中国景気減速は予想以上に早い

 中国の景気は予想以上に早く減速しているように見える。中国国家統計局が公表した4月の製造業購買部局担当者景況指数(PMI)は51.2となり6ヵ月振りの低調で、5年振りに高い数値であった3月の51.8から▲0.6ポイント低下した。ロイターが集計したアナリストの予想値は51.6であった。ただ、成長を示す50以上は9カ月連続で超えている。金融リスクを鎮めようとする為政者の努力が需要を押し下げているようだ。
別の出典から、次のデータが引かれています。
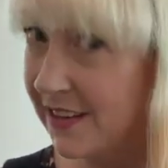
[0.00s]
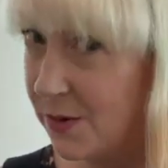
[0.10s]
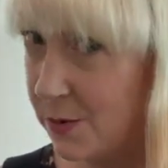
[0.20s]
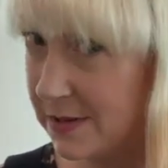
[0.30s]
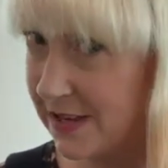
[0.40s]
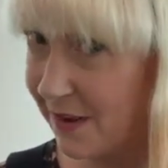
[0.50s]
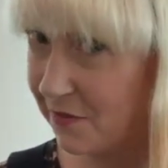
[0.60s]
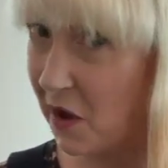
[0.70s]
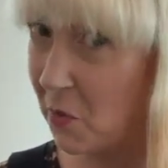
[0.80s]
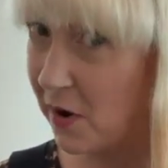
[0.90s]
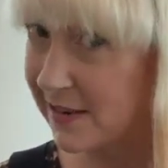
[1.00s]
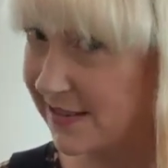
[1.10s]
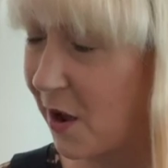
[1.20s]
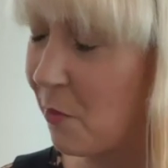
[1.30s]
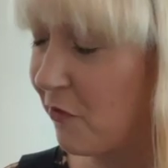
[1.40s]
We'll see if that works
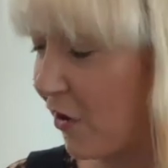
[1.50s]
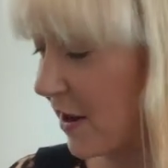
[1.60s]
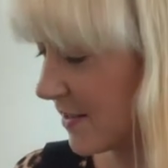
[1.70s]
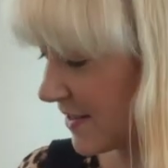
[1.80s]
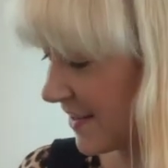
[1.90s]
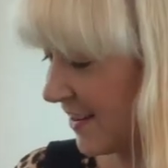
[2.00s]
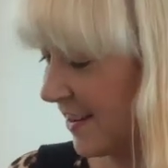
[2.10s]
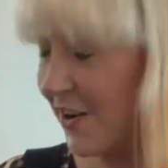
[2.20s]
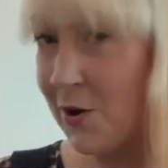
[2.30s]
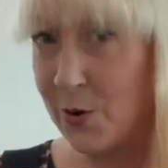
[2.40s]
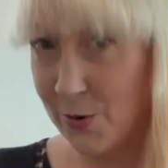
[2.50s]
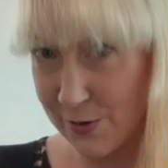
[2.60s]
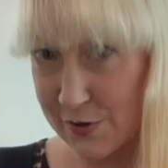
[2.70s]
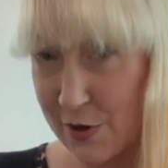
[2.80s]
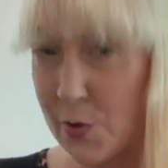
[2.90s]
out, my friends.
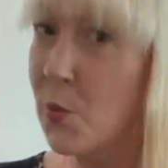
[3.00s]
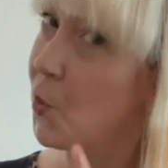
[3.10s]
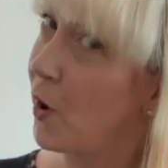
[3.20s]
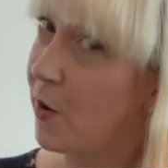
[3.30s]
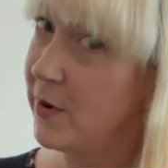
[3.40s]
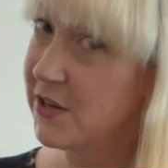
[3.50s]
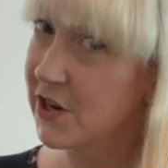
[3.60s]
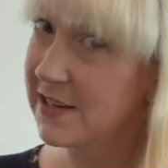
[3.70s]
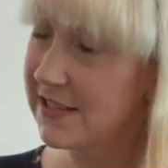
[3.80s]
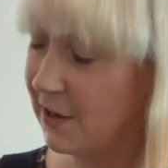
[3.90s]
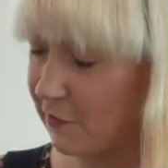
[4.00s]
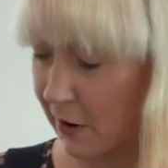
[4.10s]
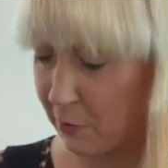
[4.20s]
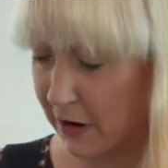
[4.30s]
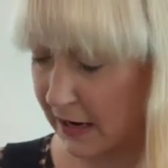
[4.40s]
Also, while we're chatting
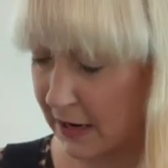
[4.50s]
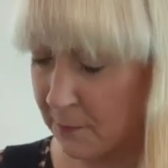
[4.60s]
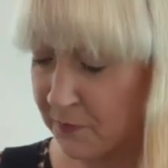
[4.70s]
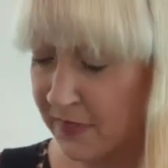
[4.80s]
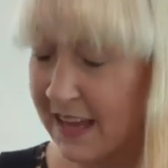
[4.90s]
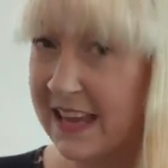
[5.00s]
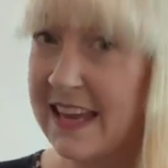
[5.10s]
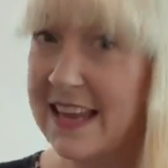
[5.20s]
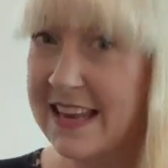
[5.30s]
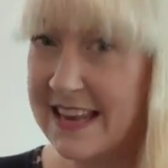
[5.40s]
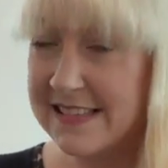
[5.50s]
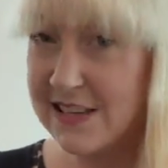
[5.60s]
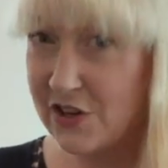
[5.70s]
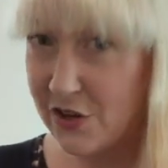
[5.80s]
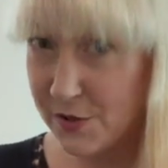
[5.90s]
fabric, it is
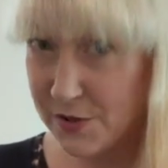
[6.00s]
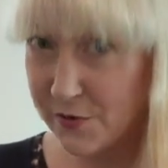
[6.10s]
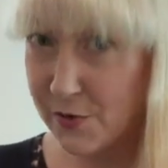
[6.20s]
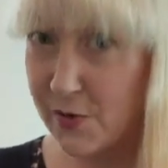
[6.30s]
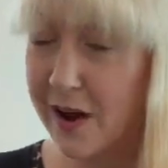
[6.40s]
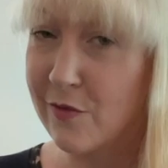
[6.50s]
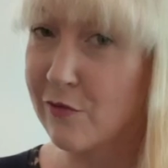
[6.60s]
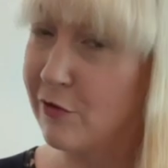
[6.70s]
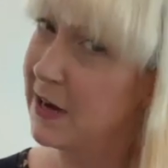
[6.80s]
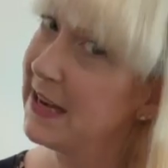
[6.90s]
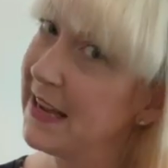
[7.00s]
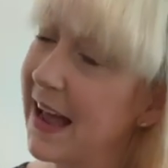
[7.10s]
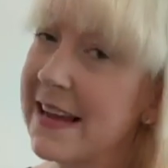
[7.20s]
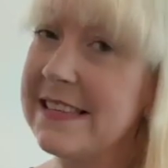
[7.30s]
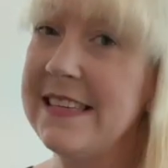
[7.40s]
useful and really
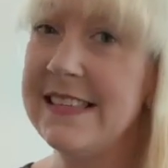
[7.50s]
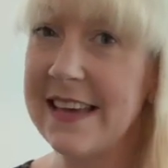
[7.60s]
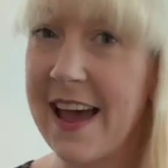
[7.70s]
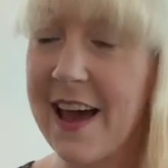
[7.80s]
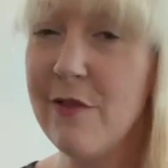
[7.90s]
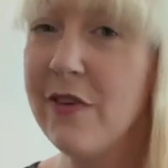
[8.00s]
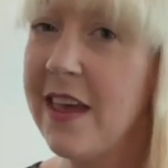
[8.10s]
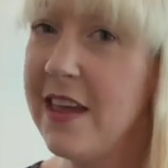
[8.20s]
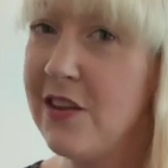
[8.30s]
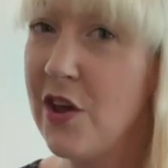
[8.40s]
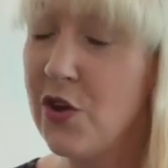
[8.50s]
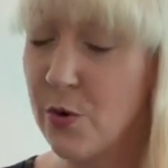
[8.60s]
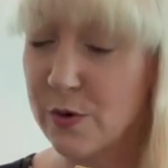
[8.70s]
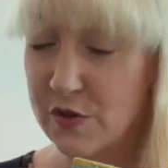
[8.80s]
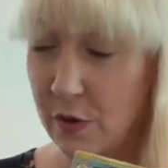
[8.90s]
handy to have in
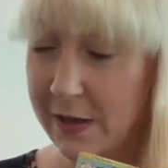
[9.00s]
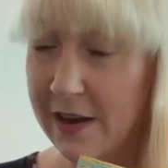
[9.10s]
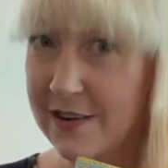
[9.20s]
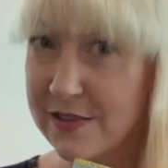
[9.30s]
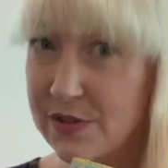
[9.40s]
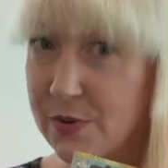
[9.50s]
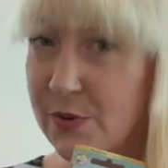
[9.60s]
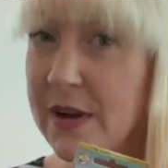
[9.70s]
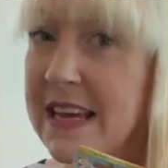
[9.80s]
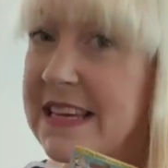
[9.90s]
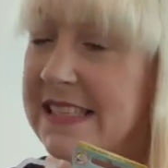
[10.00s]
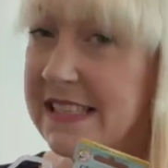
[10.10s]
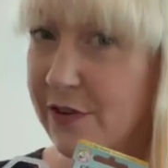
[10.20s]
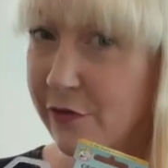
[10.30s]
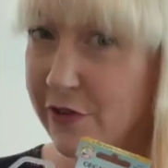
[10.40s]
your sewing arsenal
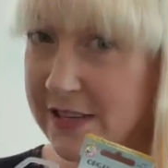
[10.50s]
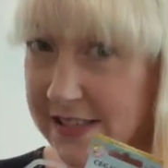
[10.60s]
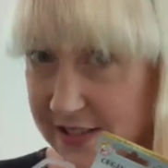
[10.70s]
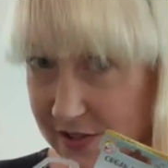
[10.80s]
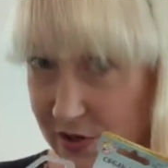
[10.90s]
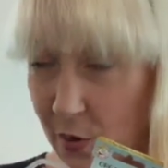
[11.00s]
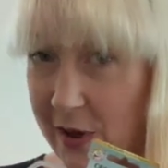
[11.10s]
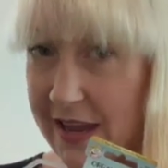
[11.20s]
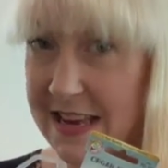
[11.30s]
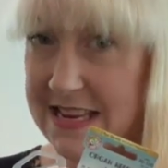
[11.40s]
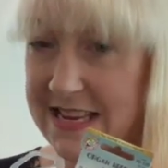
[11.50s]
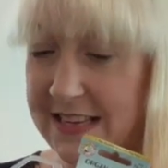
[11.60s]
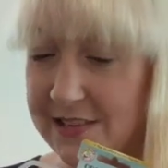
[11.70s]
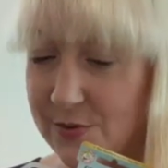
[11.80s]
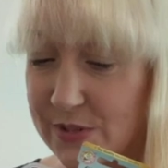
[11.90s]
different sewing
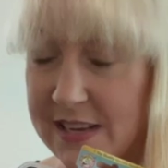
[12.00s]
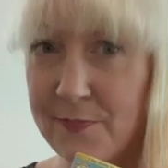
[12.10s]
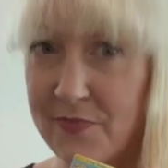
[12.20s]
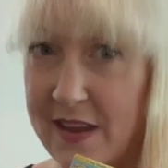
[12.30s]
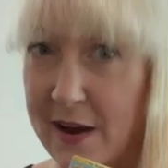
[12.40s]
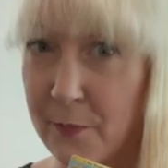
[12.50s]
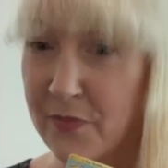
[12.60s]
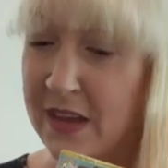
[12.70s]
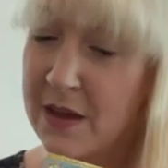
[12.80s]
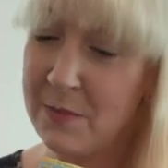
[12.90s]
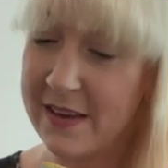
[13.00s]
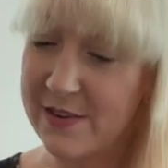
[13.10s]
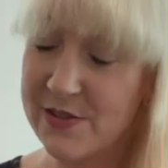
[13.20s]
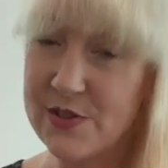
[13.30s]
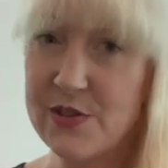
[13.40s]
needles. Now,
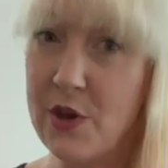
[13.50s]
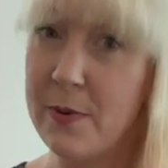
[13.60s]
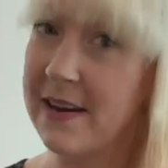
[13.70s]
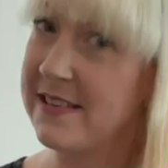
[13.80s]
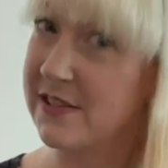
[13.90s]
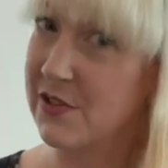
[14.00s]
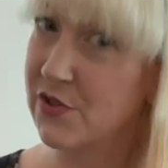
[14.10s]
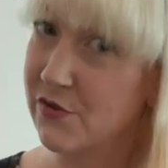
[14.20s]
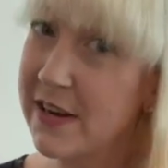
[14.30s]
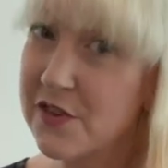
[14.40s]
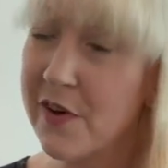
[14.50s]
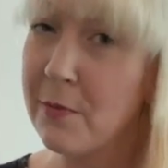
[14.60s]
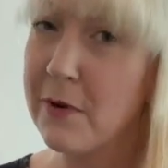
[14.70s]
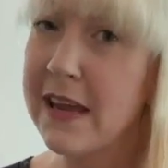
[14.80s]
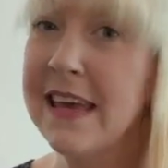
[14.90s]
because scuba is a stretch
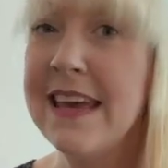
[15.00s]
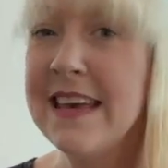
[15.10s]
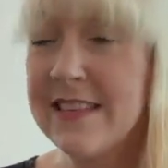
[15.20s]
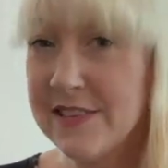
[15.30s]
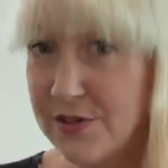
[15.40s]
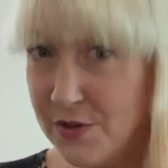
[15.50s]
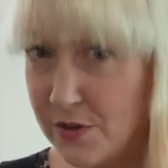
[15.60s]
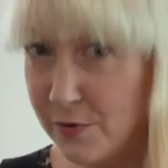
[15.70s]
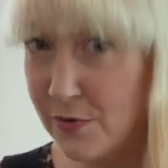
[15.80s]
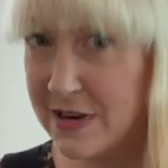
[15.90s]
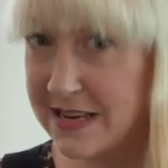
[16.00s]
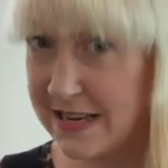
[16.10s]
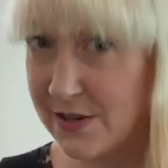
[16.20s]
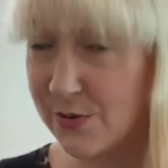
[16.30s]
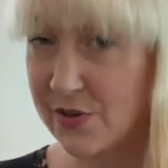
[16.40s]
fabric, the suitable
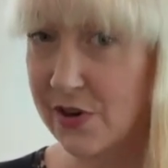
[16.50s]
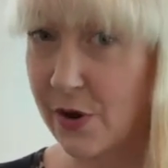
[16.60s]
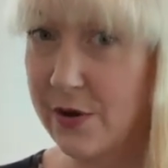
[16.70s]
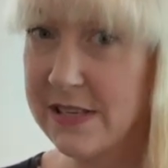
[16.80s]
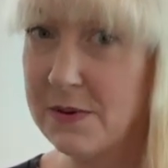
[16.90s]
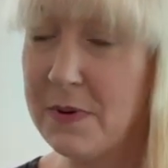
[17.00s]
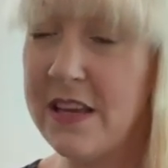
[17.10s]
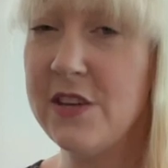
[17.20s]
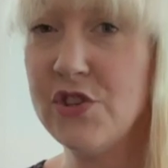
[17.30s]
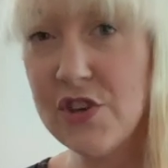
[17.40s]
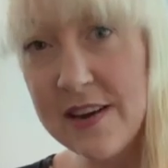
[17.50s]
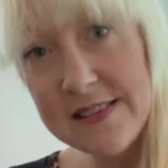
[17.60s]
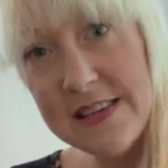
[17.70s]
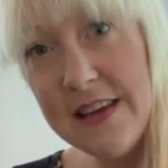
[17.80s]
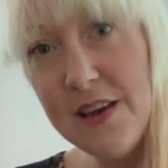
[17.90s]
needles are going to be
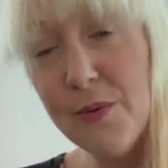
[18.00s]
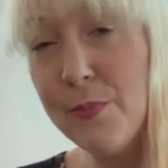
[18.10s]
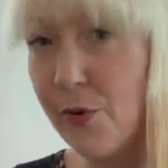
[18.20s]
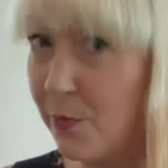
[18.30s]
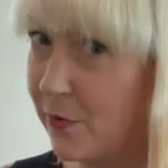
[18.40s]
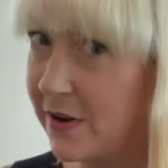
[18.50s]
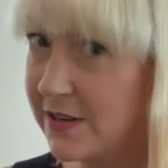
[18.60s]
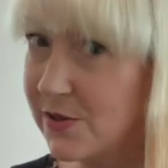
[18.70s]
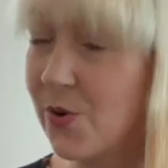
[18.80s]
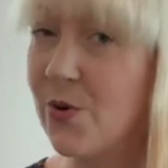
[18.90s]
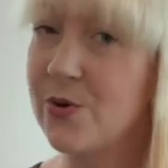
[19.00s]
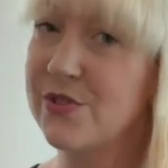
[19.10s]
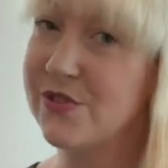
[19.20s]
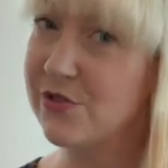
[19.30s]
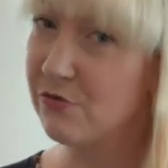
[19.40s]
jersey, ballpoint or
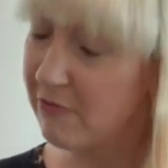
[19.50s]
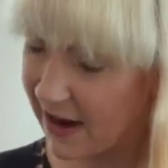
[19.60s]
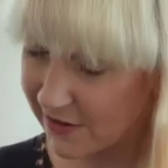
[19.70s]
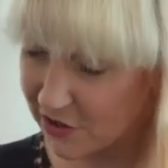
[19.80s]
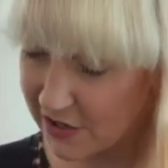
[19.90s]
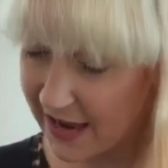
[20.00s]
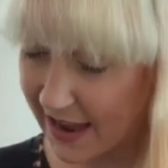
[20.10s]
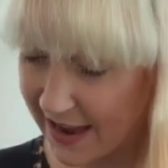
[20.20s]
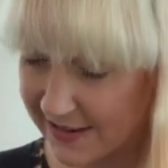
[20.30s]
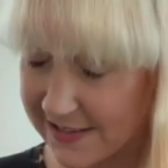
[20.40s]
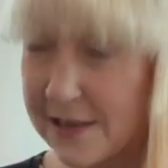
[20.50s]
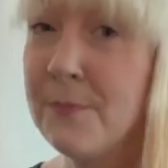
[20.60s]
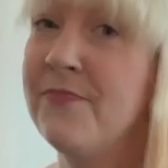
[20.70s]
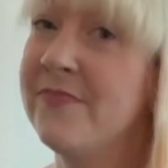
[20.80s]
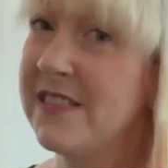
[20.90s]
stretch. And
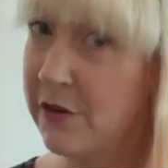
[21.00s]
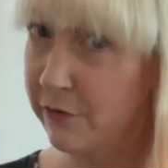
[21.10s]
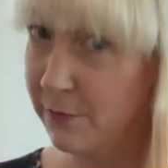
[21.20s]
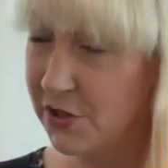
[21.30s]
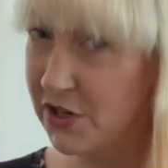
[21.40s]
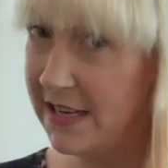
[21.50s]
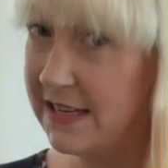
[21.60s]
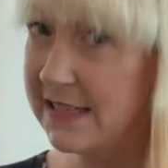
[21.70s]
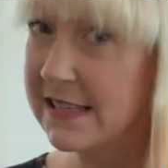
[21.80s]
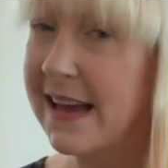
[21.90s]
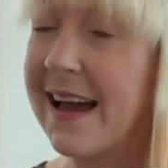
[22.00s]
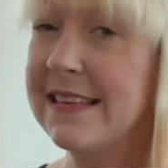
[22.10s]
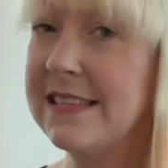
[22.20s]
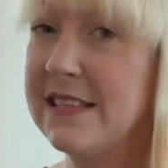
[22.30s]
different machines and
 サブインデックスの「需要」を示す指数は51.8と昨年6月以来最も低い数値で、3月は59.3だった。コメルツ銀行シンガポール支店のエコノミストShou Hao氏は、鉄鉱石や鉄鋼価格がここ数か月の最低価格に下落して年後半の鉄鋼需要が低迷するとの恐れも出ているという。

 雇用指数は3月の50から49.2に低下、在庫指数は3月と同じ48.3だった。サービス部門は54.0で2014年5月以来の高水準だった3月の55.1からやや低下した。

 政府はインフラ投資を促進しており、第1四半期のGDPは6.9%と予想以上に高かった。しかし政府は不動産投資を沈静化させようとしており、人民銀行も金融危機や資産バブルを避ける方向で規制をかけている。鉄鉱石や石炭価格の下落を反映して生産者価格はこの7カ月で初めて低下し、第1四半期の不動産販売の伸びは緩やかになった。